While the exceptions seem reasonable at first sight (e.g. finding missing children or “suspects of a criminal offence”), they open pandora’s box by essentially allowing a mass-surveillance infrastructure to be built and implemented in public places, and – in light of path dependency – irreversibly so. Hence a significant number of civil society organisations are calling for a complete ban on facial recognition technologies.
Debating (beyond) the novel regulation
Further weaknesses of the proposal include its entirely nationalised enforcement, which judging by the GDPR’s example risks leading to uneven protection of EU citizens, strongly based on individual Member States’ resources and interests. The proposal also lacks a consumer complaint mechanism and worker protection.
Furthermore, discussions are to be anticipated on the Commission’s delegated powers (especially to update the Annexes) as well as on the scope of the regulation (e.g., narrowing down the definition of AI, or introducing exemptions for national security and law enforcement), which can further weaken the protection afforded by the Act.
Yet despite these points of critique, it does show significant progress in the EU’s approach of acknowledging AI’s impact on fundamental rights and mitigating these risks by harmonising legislation.
The initial wish of AI developers for a unified list of existing legal requirements applicable to AI systems (as many different existing regulations may apply to the application) shows the complexity of the regulatory landscape that all stakeholders face.
The AI Act does not constitute a codification of all legislation applicable to AI. Rather, it seeks to provide answers on how to apply a set of additional horizontal rules to AI systems so as to protect the health, safety and fundamental rights of individuals.

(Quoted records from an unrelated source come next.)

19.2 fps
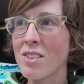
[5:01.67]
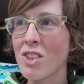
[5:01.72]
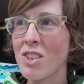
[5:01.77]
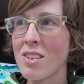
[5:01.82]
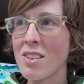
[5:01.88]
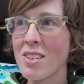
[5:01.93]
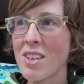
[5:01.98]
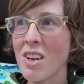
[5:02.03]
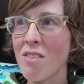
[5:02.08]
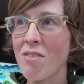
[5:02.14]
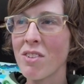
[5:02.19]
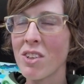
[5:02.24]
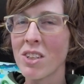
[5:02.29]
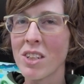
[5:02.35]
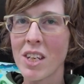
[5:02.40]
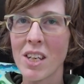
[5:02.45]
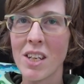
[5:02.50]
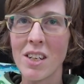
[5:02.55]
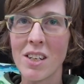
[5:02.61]
a tough little
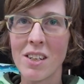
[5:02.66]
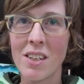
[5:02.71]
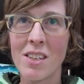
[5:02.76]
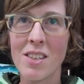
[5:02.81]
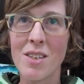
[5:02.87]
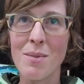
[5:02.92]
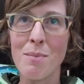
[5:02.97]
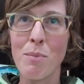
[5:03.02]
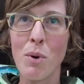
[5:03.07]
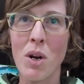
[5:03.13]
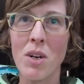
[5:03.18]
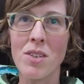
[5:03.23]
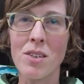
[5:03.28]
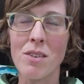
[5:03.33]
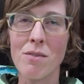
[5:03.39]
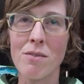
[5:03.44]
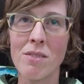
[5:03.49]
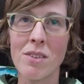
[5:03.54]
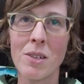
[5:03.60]
kid. It's
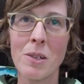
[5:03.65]
impressive.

However, this aspired fundamental rights-based approach does not deliver on its promise.
The deficiencies discussed above – such as the inadequate risk categorization of certain AI systems, the lack of essential accountability mechanisms, the absence of a complaint mechanisms for individuals affected, and reliance on national enforcement even for very large transnational corporations – jointly threaten the Act’s effectiveness in mitigating AI’s risks to fundamental rights.
Moreover, the Act also falls short of considering societal harms that go beyond an impact on the fundamental rights of individuals. Importantly, AI systems can also adversely affect societal interests such as the rule of law and the democratic process. The legislator should therefore ensure that all EU values listed in Article 2 TEU are safeguarded against AI’s adverse impact, for instance by explicitly referring thereto.
Furthermore, rather than only imposing obligations on providers, the AI Act should acknowledge the role of citizens and ensure they have a right to redress to strengthen the Act’s accountability mechanism. By enabling both public and private enforcement mechanisms, EU values stand a better chance of being protected against AI’s risks.
With its proposed AI Act, the EU thrust itself forward as a pioneer in regulating AI. By relying on its first mover advantage, it may de facto set global standards (the Brussels effect), as achieved with the GDPR. However, getting in early doesn’t necessarily mean getting it right.
It remains to be seen whether the Act can still be improved during the ongoing negotiations in the Council and Parliament and whether an appropriate regulatory balance can be struck between the different rights and interests at stake. By strengthening the AI Act and sharpen its legal safeguards, hopefully ethicists and lawyers can soon be joined by others to ensure its practical effectiveness in protecting EU values in the age of AI.